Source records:
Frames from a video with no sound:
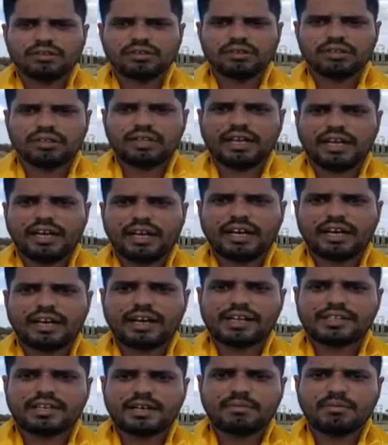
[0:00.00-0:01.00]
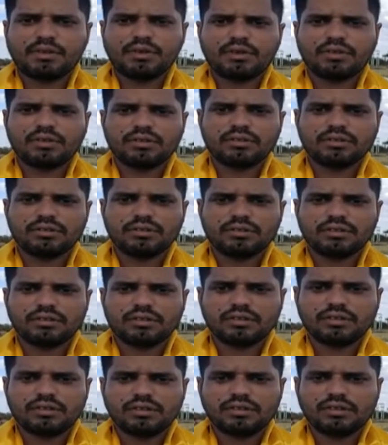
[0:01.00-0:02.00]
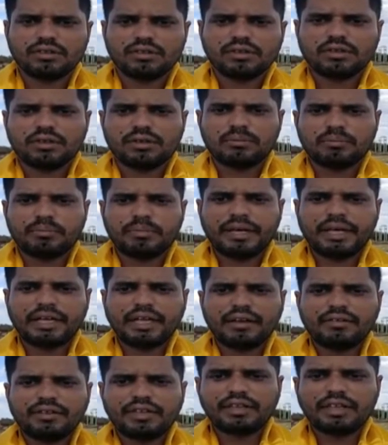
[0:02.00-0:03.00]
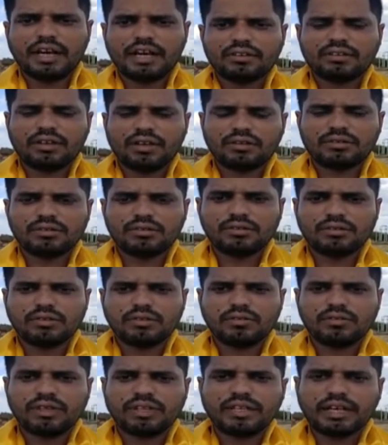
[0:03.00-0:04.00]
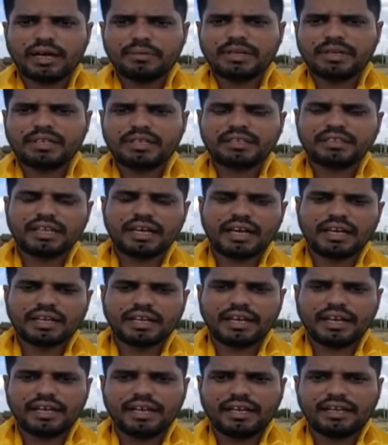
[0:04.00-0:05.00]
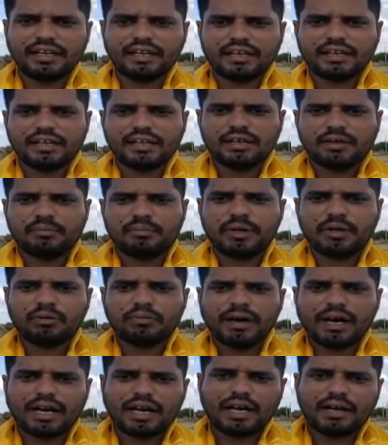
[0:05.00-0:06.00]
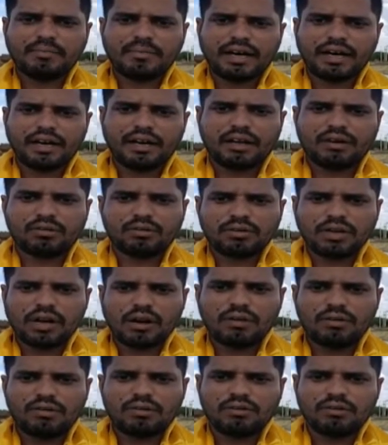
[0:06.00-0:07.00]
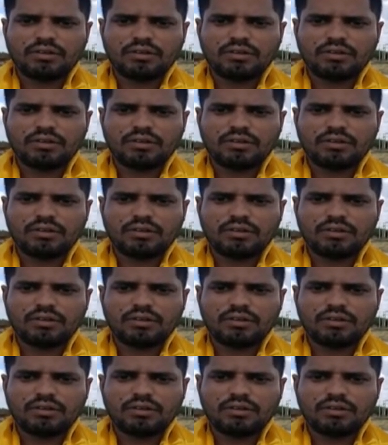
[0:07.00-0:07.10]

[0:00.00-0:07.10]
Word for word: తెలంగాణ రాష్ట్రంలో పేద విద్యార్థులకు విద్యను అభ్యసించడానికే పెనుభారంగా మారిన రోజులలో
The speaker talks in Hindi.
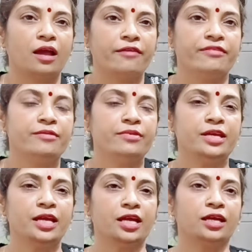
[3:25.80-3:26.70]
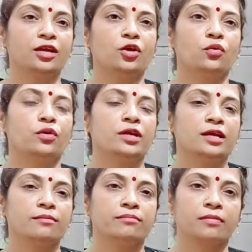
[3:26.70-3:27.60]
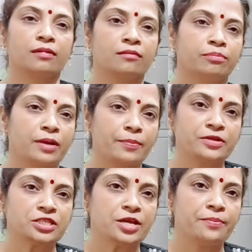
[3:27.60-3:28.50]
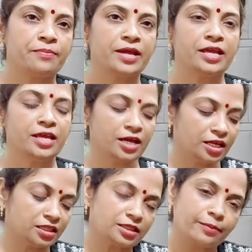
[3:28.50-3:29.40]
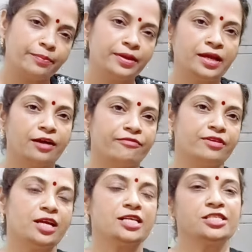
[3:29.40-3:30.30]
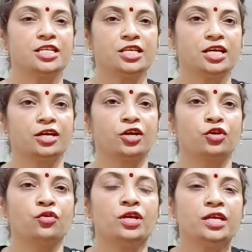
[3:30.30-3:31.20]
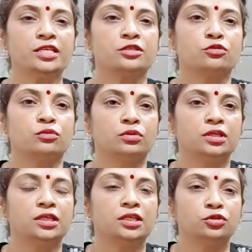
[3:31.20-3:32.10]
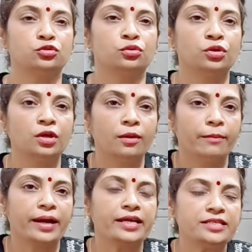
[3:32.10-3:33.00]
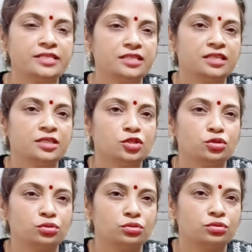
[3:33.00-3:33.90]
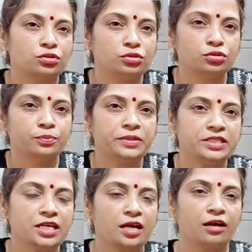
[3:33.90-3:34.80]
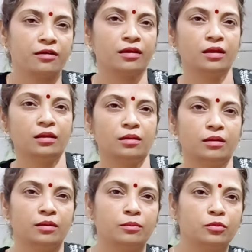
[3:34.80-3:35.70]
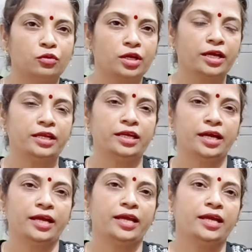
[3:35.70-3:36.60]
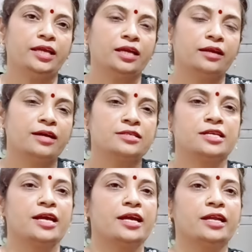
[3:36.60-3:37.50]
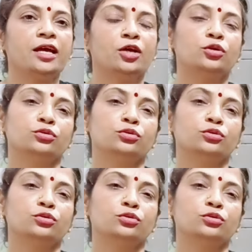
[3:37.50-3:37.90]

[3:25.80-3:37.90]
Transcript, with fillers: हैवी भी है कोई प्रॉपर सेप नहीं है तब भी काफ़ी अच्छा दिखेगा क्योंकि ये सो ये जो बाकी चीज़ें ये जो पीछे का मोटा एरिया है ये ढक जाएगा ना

> [Task description] Print every record above exactly, but no pictures.

> [Answer box]
Frames from a video with no sound:
[0:00.00-0:01.00]
[0:01.00-0:02.00]
[0:02.00-0:03.00]
[0:03.00-0:04.00]
[0:04.00-0:05.00]
[0:05.00-0:06.00]
[0:06.00-0:07.00]
[0:07.00-0:07.10]

[0:00.00-0:07.10]
Word for word: తెలంగాణ రాష్ట్రంలో పేద విద్యార్థులకు విద్యను అభ్యసించడానికే పెనుభారంగా మారిన రోజులలో
The speaker talks in Hindi.
[3:25.80-3:26.70]
[3:26.70-3:27.60]
[3:27.60-3:28.50]
[3:28.50-3:29.40]
[3:29.40-3:30.30]
[3:30.30-3:31.20]
[3:31.20-3:32.10]
[3:32.10-3:33.00]
[3:33.00-3:33.90]
[3:33.90-3:34.80]
[3:34.80-3:35.70]
[3:35.70-3:36.60]
[3:36.60-3:37.50]
[3:37.50-3:37.90]

[3:25.80-3:37.90]
Transcript, with fillers: हैवी भी है कोई प्रॉपर सेप नहीं है तब भी काफ़ी अच्छा दिखेगा क्योंकि ये सो ये जो बाकी चीज़ें ये जो पीछे का मोटा एरिया है ये ढक जाएगा ना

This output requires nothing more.